DROSHA immunocytochemistry

DROSHA subcellular localization was assessed by DROSHA immunocytochemistry at relevant MN differentiation time points. iPSCs were plated onto coverslips in 12-well plates at a 50% confluency, whereas NPCs were plated onto coverslips the day before each time point in appropriate media containing 10 µM ROCK inhibitor. The media were changed to exclude ROCK 4 h before fixing. Cells were fixed using 4% paraformaldehyde in PBS for 15 min at room temperature and washed three times in PBS, and the cells were stored in PBS at 4°C before all time points were collected. All the following steps were performed at room temperature unless otherwise indicated.

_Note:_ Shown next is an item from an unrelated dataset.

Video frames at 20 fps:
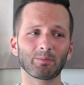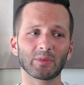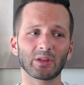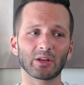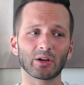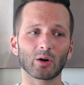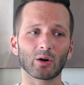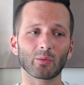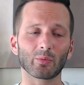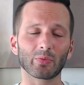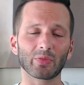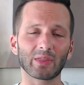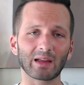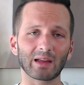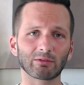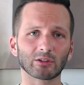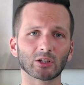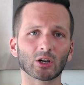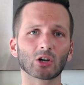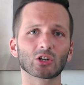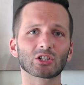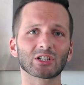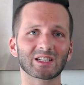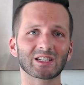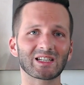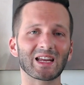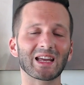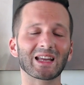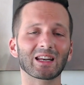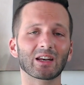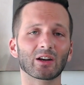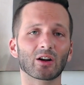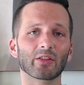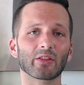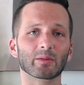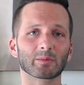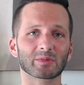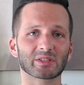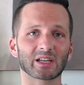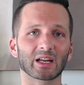You know, they've largely taken it on
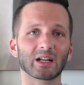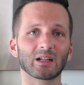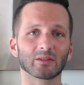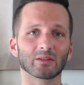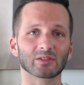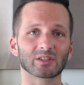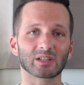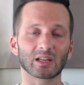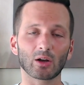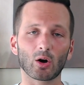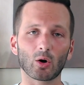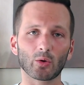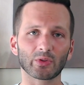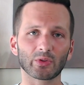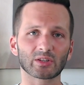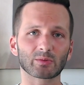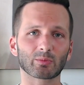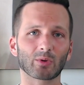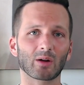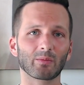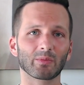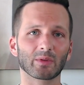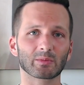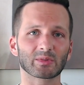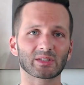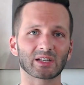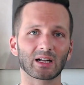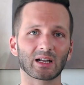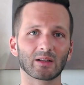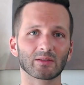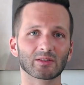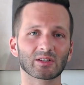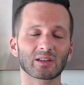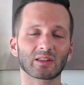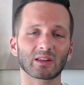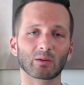themselves. They own this problem themselves.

Cells were permeabilized for 10 min in PBS containing 0.3% Triton X-100, which was followed by three 5-min washes in PBS and a 30-min blocking step performed using 3% BSA in PBS. Cells were then incubated with a rabbit recombinant anti-DROSHA antibody (EPR12794; Abcam, ab183732) at 1:400 dilution in PBS 3% BSA overnight at 4°C in a humidified chamber. Cells were subjected to three 5-min washes in PBS and incubated with a donkey antirabbit IgG Alexa Fluor 488 secondary antibody (ab150073) and DAPI at 1:1000 in PBS, to stain the nuclei, for 45 min in a humidified dark chamber protected from light. Cells were finally subjected to three 5-min washes in PBS, and the coverslips were mounted onto microscope slides using Dako mounting medium (Agilent) and left to dry for 15 min at room temperature and overnight at 4°C before the images were taken using a Zeiss invert 880 confocal microscope. A maximum projection of the images was taken from the Z stack. Using Stardist, an image J plugin, the nuclei were identified from the DAPI channel to make a nuclear mask. Using CellProfiler (Carpenter et al. 2006), the nuclei were then filtered to remove small dead cells and debris. The nuclear mask was expanded by 10 pixels, and this region was then defined as the cytoplasm. The mean intensities for DROSHA for each compartment were calculated using the defined nuclear and cytoplasmic masks. Finally, the DROSHA Nuclear-to-cytoplasmic ratio was calculated by dividing the mean of all the nuclei in a field by the mean of all the cytoplasm in that field. Data quantification was performed using GraphPad Prism.

Competing interest statement

The authors declare no competing interests.